114. D’autre part, il ressort des propres pièces des demandeurs à l’instance que,
pour des besoins de la procédure, ils se sont fait établir des titres de propriété
(attestations de détention coutumière) par des autorités coutumières sur un
domaine (le terrain litigieux, pour rappel, couvre une superficie d’un hectare 14
ares et 36 centiares (1ha 14 a 36 ca) qui appartient à l’État depuis 1935 alors même
que depuis 1935 l’État n’a à aucun moment autorisé une tierce personne à se
considérer comme propriétaire de ce terrain ou d’une portion dudit terrain. Cela a
eu comme conséquence juridique, l’annulation légale de ces différents titres de
propriété irrégulièrement établis afin de servir leur cause.

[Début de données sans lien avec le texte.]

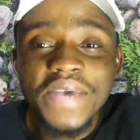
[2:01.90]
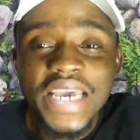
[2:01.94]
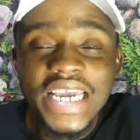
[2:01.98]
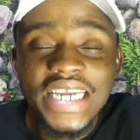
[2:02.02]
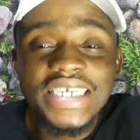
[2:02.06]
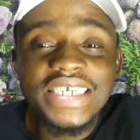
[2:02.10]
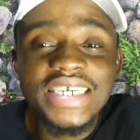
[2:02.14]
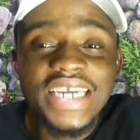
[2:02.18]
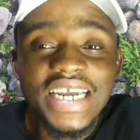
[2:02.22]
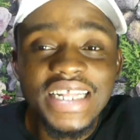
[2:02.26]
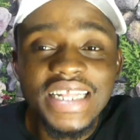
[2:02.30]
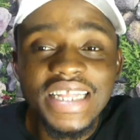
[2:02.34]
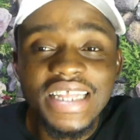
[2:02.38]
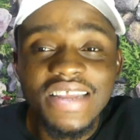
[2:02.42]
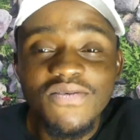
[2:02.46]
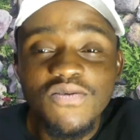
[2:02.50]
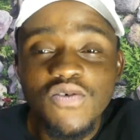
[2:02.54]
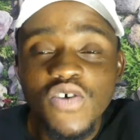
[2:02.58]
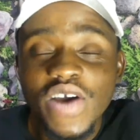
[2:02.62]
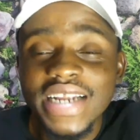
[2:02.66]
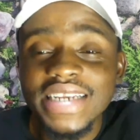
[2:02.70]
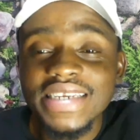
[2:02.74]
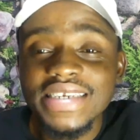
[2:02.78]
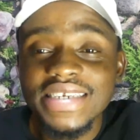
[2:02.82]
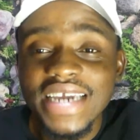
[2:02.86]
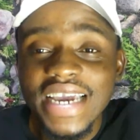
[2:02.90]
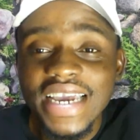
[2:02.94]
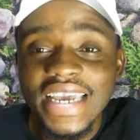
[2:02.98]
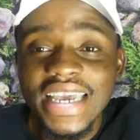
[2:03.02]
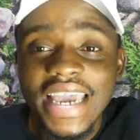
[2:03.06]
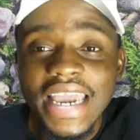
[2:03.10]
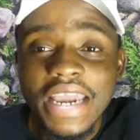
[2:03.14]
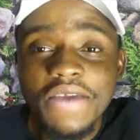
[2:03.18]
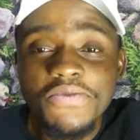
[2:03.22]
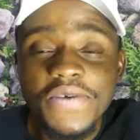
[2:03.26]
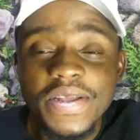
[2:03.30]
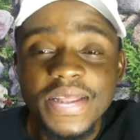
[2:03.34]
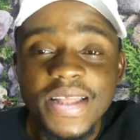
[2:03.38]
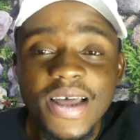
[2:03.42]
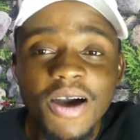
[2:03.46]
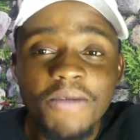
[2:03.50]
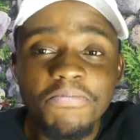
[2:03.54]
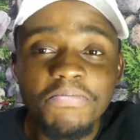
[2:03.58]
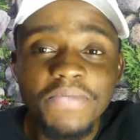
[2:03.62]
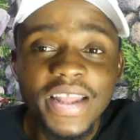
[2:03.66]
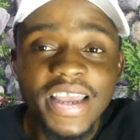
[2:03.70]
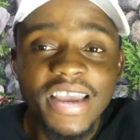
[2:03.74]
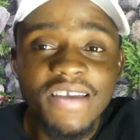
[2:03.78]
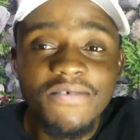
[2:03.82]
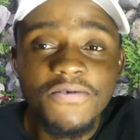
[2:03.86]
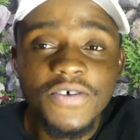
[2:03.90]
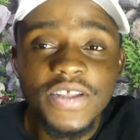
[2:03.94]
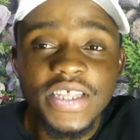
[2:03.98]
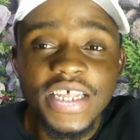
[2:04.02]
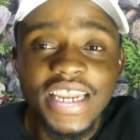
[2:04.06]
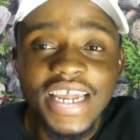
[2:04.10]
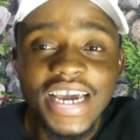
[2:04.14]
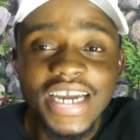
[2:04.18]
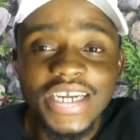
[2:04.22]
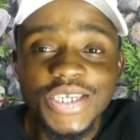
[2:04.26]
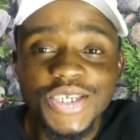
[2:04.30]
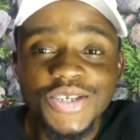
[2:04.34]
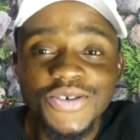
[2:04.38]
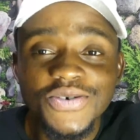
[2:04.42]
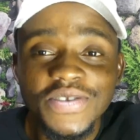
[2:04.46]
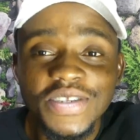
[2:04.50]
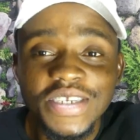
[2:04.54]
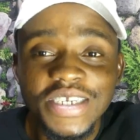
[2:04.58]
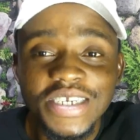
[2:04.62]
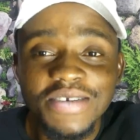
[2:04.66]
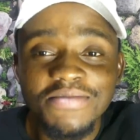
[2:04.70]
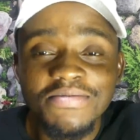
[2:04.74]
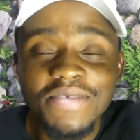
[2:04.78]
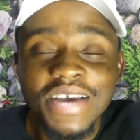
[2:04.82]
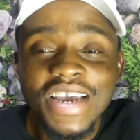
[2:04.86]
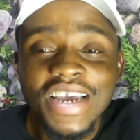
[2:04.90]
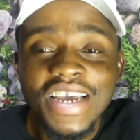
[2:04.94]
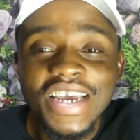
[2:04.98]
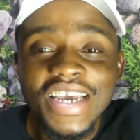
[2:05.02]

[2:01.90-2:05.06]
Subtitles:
patiently for a decade without playing for the national team.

115. Il n’y a eu aucune discrimination en l’espèce.
116. Le recours en révision sera purement et simplement rejeté.
b. Sur les moyens de droit invoqués
117. Le défendeur invoque dans son mémoire en défense l'article 92 du
Règlement de la Cour.
c. Conclusions du défendeur
118. Le Défendeur conclut en demandant à la Cour de :
1) En la Forme :
i. Déclarer irrecevable l’action de Tahirou Djibo et autres du fait de
l’absence de violation des Droits Humains par l’État du Niger.